Desde que tengo memoria (unos 26 años aproximadamente) siempre he querido saber y comprender cuanto sucedía a mi alrededor, desde cómo funcionaba un aparato que emitía música como por arte de magia al colocarle una especie de galleta gigante negra (lo que más tarde descubriría que se llamaba “tocadiscos”) hasta curiosidades actuales como el concepto de la dualidad espacio-tiempo como un único tejido que pudiera ser manipulado, doblado e incluso rasgado para cruzarlo y hallar al otro lado algo de lo que no podemos siquiera teorizar sin caer en elucubraciones y quimeras. Es esta misma curiosidad la que, unida a una peculiar y absurda perspectiva carente de empatía me ha llevado por derroteros que han causado grandes daños ya no solamente en mi persona si no también en otras que, por motivos diversos, se hallaban cerca de mi durante lo que no puedo clasificar más que como experimentos abocados al fracaso desde su misma concepción y que eran, sin embargo, evidentes para todos excepto para mi. Como se suele decir, no hay más ciego que el que no quiere ver, y durante más tiempo del que hubiese querido, yo no quise ver más allá de mis narices.
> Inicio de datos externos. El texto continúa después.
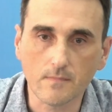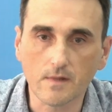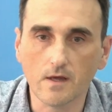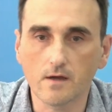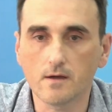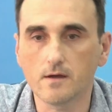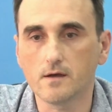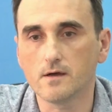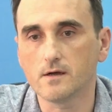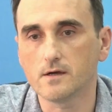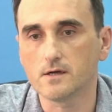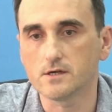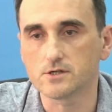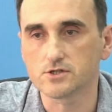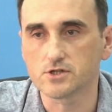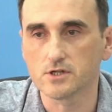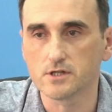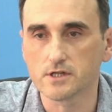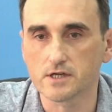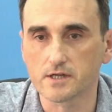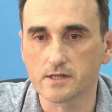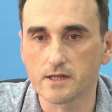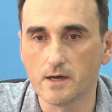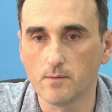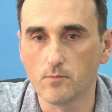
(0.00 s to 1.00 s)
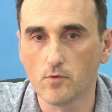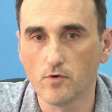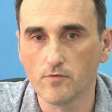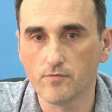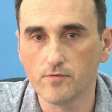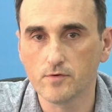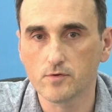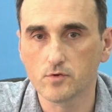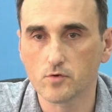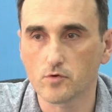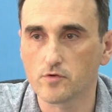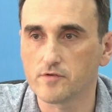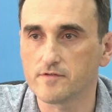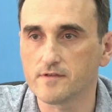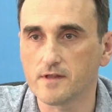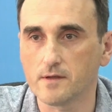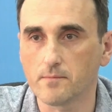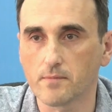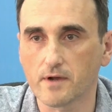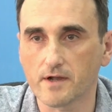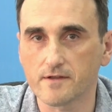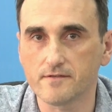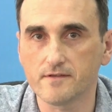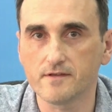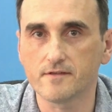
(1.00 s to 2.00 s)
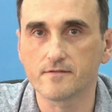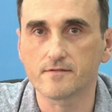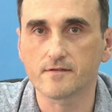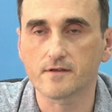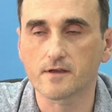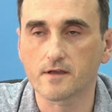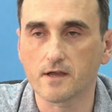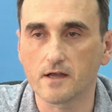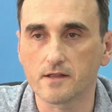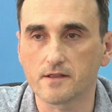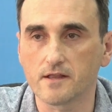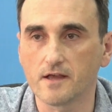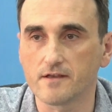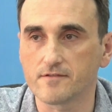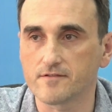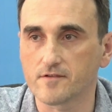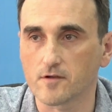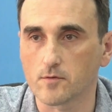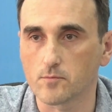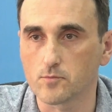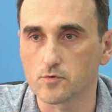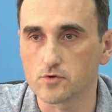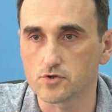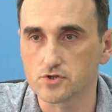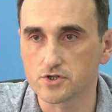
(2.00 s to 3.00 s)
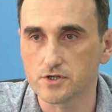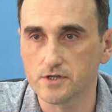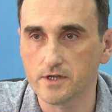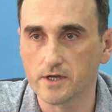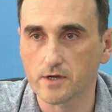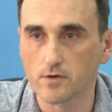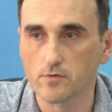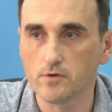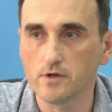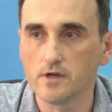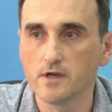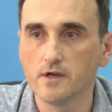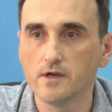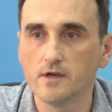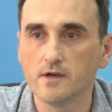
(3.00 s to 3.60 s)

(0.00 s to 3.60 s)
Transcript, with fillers: Э, жилых домов, то есть обратиться к кадастровому инженеру,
No escribo tampoco un lamento de un pasado que no puedo cambiar. Mis aciertos y mis errores (por los cuales he pagado con creces) me han llevado al punto en que me encuentro en el momento de escribir estas líneas. No hay forma de saber si, por fin, voy por el buen camino, si todavía no lo he encontrado o si lo encontré tiempo ha y en algún momento habré de volver sobre mis pasos y retomarlo en alguna bifurcación donde tomé la senda errónea. Sé, no obstante, lo que no quiero de mi pasado en mi futuro, los errores que jamás me permitiré volver a cometer y las personas a las cuales jamás volveré a tender una mano como ingenuamente hiciese otrora con consecuencias tan nefastas. Sé de qué color son los ojos que anhelo ver cada mañana al despertar.
En adelante portaré conmigo y para siempre una marca imborrable sobre mi piel que habrá de recordarme que la vida es cambio, fragilidad y riesgo pero, sobre todo, es luchar por lo que uno quiere, por los sueños y tal es mi objetivo y siempre ha sido el mismo... pero ahora veo un poco más allá y sé que debo ser fiel a mi mismo, a quien siempre he sido y recordar que no debo bajar la guardia pues cuando di ciertas cosas por sentadas, perdí mucho, me perdí a mi mismo y me convertí en quien nunca quise ser.
Hoy escribo porque vuelvo a ser quien jamás debí dejar de ser.
Hoy soy, definitivamente, yo, y solamente podrá comprobar que digo la verdad quien, como escribí al principio, forme parte de mi vida. Quien quiera saber y no tenga valor de abrir esa puerta, seguirá tristemente temiendo a un monstruo.

Es decisión de cada cual. Temedme o conocedme.